News | SteelEye

J.P. Morgan Securities Fine - $200m - Data Completeness - CFTC - May 2024

Written by SteelEye | May 23, 2024 10:15:00 AM

 

Quick facts

  • J.P. Morgan Securities Fine Amount: $200m

  • Date: 23 May 2024

  • Violation Period: 2014 - 2023
  • Primary Violation: Data Completeness

J.P. Morgan Fine Overview

The CFTC has issued an order against J.P. Morgan Securities for data completeness  surveillance failures over a 9 year period from 2014 to 2023.

They failed to properly configure its surveillance systems, resulting in billions of order messages not being surveilled on multiple trading venues.

Details of the J.P. Morgan Fine

 

Timeline and Discovery

  • Issues date back to at least 2014.

  • They were discovered during a new exchange onboarding process in June 2021.

  • Full remediation was completed by 2023.

Scope

  • The issues affected at least 30 global trading venues, primarily affecting sponsored access trading from three major algorithmic trading firms.

  • Several venues were under CFTC jurisdiction.
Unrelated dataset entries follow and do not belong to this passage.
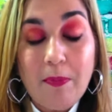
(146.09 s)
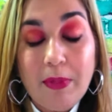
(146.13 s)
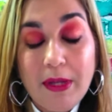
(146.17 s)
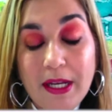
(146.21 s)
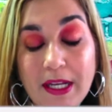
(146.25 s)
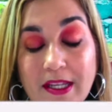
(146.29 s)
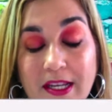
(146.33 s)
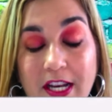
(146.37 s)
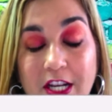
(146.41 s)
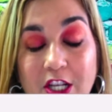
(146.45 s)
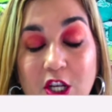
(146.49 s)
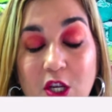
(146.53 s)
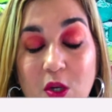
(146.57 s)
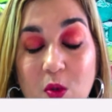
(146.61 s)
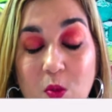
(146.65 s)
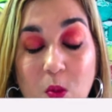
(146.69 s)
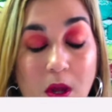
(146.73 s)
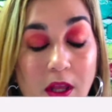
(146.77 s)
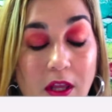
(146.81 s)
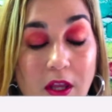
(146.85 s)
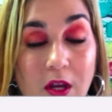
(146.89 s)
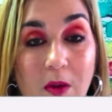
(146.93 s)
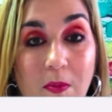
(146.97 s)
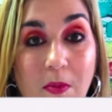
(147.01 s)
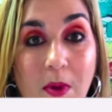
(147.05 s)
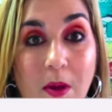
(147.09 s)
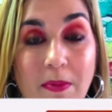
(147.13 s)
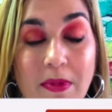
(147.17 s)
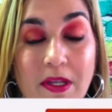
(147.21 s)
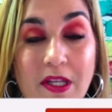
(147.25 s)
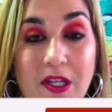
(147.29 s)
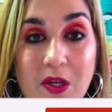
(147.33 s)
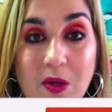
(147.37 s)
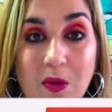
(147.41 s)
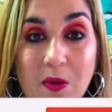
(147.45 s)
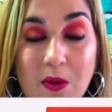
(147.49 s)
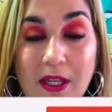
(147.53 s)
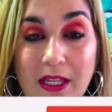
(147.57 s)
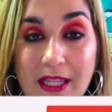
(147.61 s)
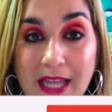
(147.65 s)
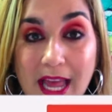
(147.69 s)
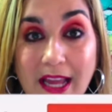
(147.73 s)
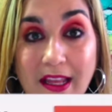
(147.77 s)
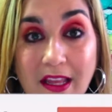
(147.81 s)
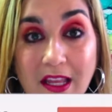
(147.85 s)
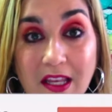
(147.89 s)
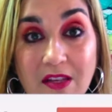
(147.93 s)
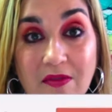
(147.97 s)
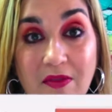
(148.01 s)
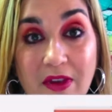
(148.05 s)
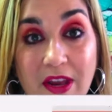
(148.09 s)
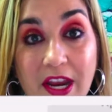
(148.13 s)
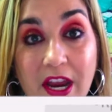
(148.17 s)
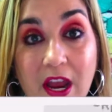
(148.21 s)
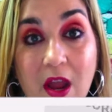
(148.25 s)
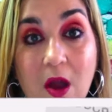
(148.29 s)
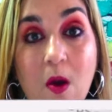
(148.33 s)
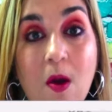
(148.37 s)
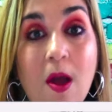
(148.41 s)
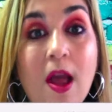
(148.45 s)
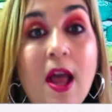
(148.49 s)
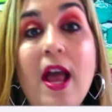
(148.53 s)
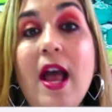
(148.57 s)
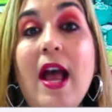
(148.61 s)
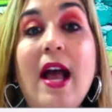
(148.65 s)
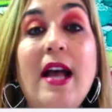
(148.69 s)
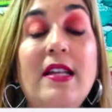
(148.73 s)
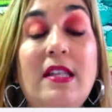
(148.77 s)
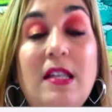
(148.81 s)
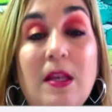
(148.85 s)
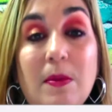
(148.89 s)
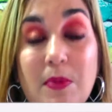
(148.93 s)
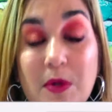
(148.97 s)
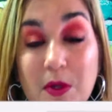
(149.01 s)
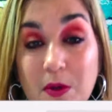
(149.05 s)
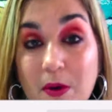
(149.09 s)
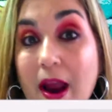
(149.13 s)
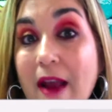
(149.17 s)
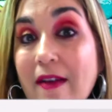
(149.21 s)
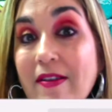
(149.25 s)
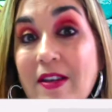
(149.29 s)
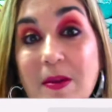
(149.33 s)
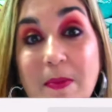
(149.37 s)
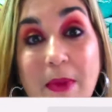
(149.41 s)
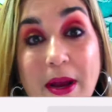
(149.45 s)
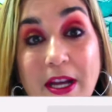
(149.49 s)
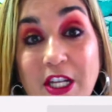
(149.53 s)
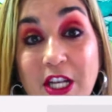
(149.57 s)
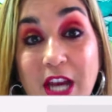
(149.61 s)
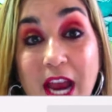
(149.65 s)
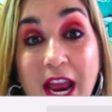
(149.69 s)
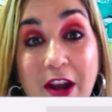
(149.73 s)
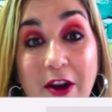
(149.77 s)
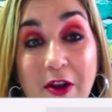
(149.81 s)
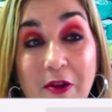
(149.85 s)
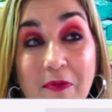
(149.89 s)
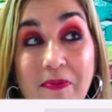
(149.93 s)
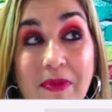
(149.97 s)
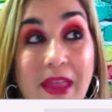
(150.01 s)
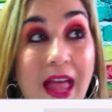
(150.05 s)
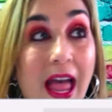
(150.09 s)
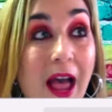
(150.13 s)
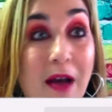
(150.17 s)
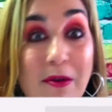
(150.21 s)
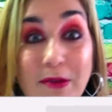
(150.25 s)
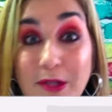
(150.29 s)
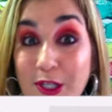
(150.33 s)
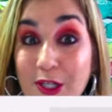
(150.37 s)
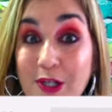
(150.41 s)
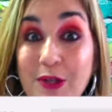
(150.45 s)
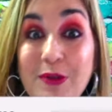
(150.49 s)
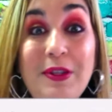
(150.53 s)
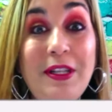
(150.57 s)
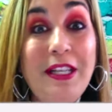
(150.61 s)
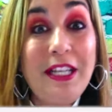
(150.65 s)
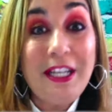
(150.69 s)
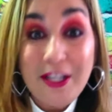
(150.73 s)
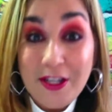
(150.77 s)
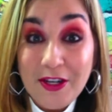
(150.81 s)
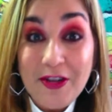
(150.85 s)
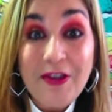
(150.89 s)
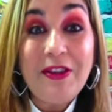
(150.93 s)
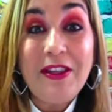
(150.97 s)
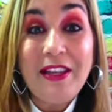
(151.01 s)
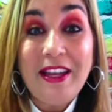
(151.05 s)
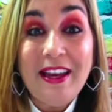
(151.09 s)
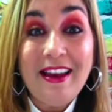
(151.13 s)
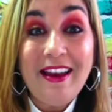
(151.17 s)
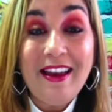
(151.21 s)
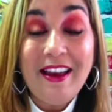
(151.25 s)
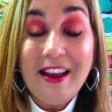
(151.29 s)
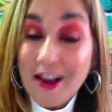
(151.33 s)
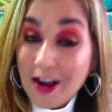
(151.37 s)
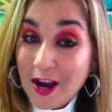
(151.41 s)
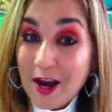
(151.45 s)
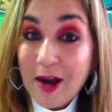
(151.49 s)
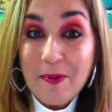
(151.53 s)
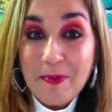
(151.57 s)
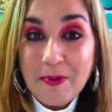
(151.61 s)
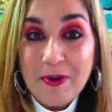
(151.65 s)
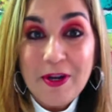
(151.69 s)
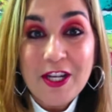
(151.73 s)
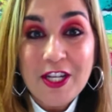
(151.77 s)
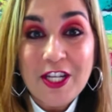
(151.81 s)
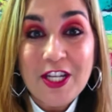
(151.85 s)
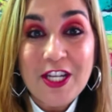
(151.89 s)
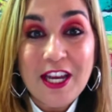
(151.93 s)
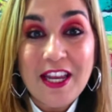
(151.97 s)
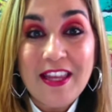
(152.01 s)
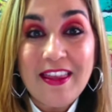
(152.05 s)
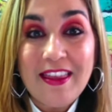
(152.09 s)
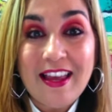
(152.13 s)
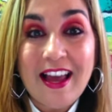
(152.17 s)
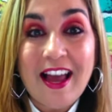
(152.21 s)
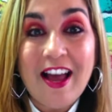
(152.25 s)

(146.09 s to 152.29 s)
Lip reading: Please take just one little moment to like this video and subscribe to my channel. I would truly appreciate that.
  • A U.S. designated contract market (not disclosed in the enforcement order, referred to as "DCM-1") was the most impacted venue. 

Scale

  • Billions of order messages were not surveilled.

  • Over 99% of order messages on DCM-1 were not captured.
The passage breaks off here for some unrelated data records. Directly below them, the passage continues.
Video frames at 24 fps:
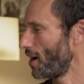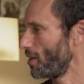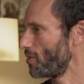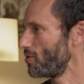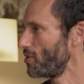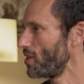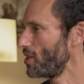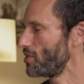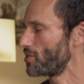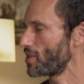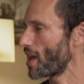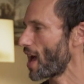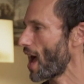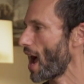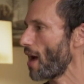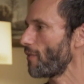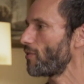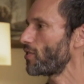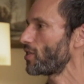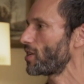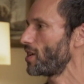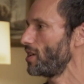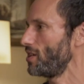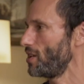Uh, these
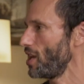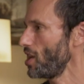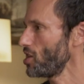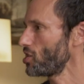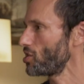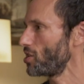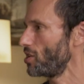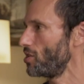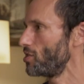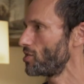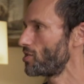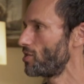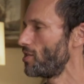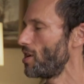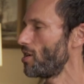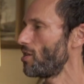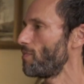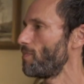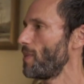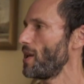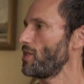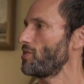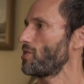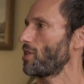African nations,
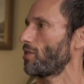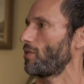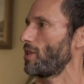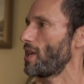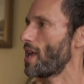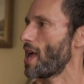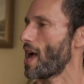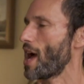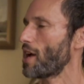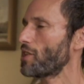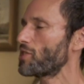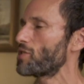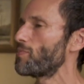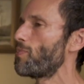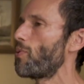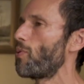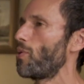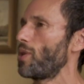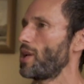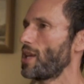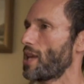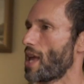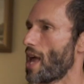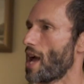they're basically
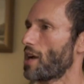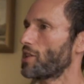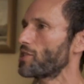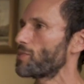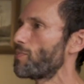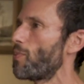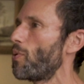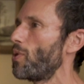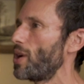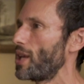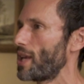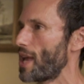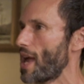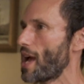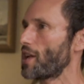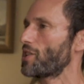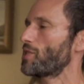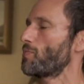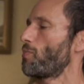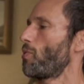exporting, exporting,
System and Process Failures

  • J.P. Morgan failed to properly configure data feeds into its surveillance tools and did not test direct-from-exchange data feeds.

  • The firm erroneously assumed exchange data was a "golden source."

  • J.P. Morgan failed to apply exchange data feeds to its quarterly reconciliation process.

Context

  • In 2020, J.P. Morgan settled previous charges related to spoofing and manipulation.

  • During that settlement, J.P. Morgan had represented it was "revising its trade surveillance programs."

  • The firm claimed systems surveilled trades on "over 40 futures and options exchanges".

  • The surveillance gaps were not known or disclosed during the 2020 settlement.

 

Root Causes

  • The configuration issues prevented the ingestion of direct-from-exchange order and trade data.

  • This started when J.P. Morgan began using a third-party surveillance system (Nasdaq SMARTS) in 2014.

  • J.P. Morgan failed to implement proper testing and verification procedures.

  • This resulted in inadequate controls for maintaining complete surveillance coverage.

Select Quotes

  • On the scope of the surveillance failure: "J.P. Morgan failed to ingest into its surveillance systems—and thus failed to surveil—billions of order messages from 2014 through 2021. Accordingly, J.P. Morgan failed to surveil more than 99% of order messages on DCM-1 during that time period".

  • On the system configuration issue: "The surveillance gaps that occurred with respect to J.P. Morgan and its clients' trading on the trading venues, including DCM-1, stemmed from a failure to ingest data into J.P. Morgan's surveillance systems. These surveillance gaps resulted from J.P. Morgan's failure to configure certain data feeds to ensure that complete trade and order data were being ingested by J.P. Morgan's surveillance tools."

  • On the reconciliation process failure: "While J.P. Morgan had in place a quarterly reconciliation process designed to ensure the completeness of some order and trade data ingested into certain surveillance systems, J.P. Morgan did not subject direct-from-exchange data feeds to that reconciliation process, based on an erroneous assumption that data directly from an exchange was from a 'golden source' and thus did not need to be tested."

J.P. Morgan Fines and Penalties

  • Civil Monetary Penalty: $200 million, with a potential $100 million offset from related settlements:

    • Up to $50 million offset from OCC settlement (March 14, 2024).

    • Up to $50 million offset from Federal Reserve settlement (March 8, 2024).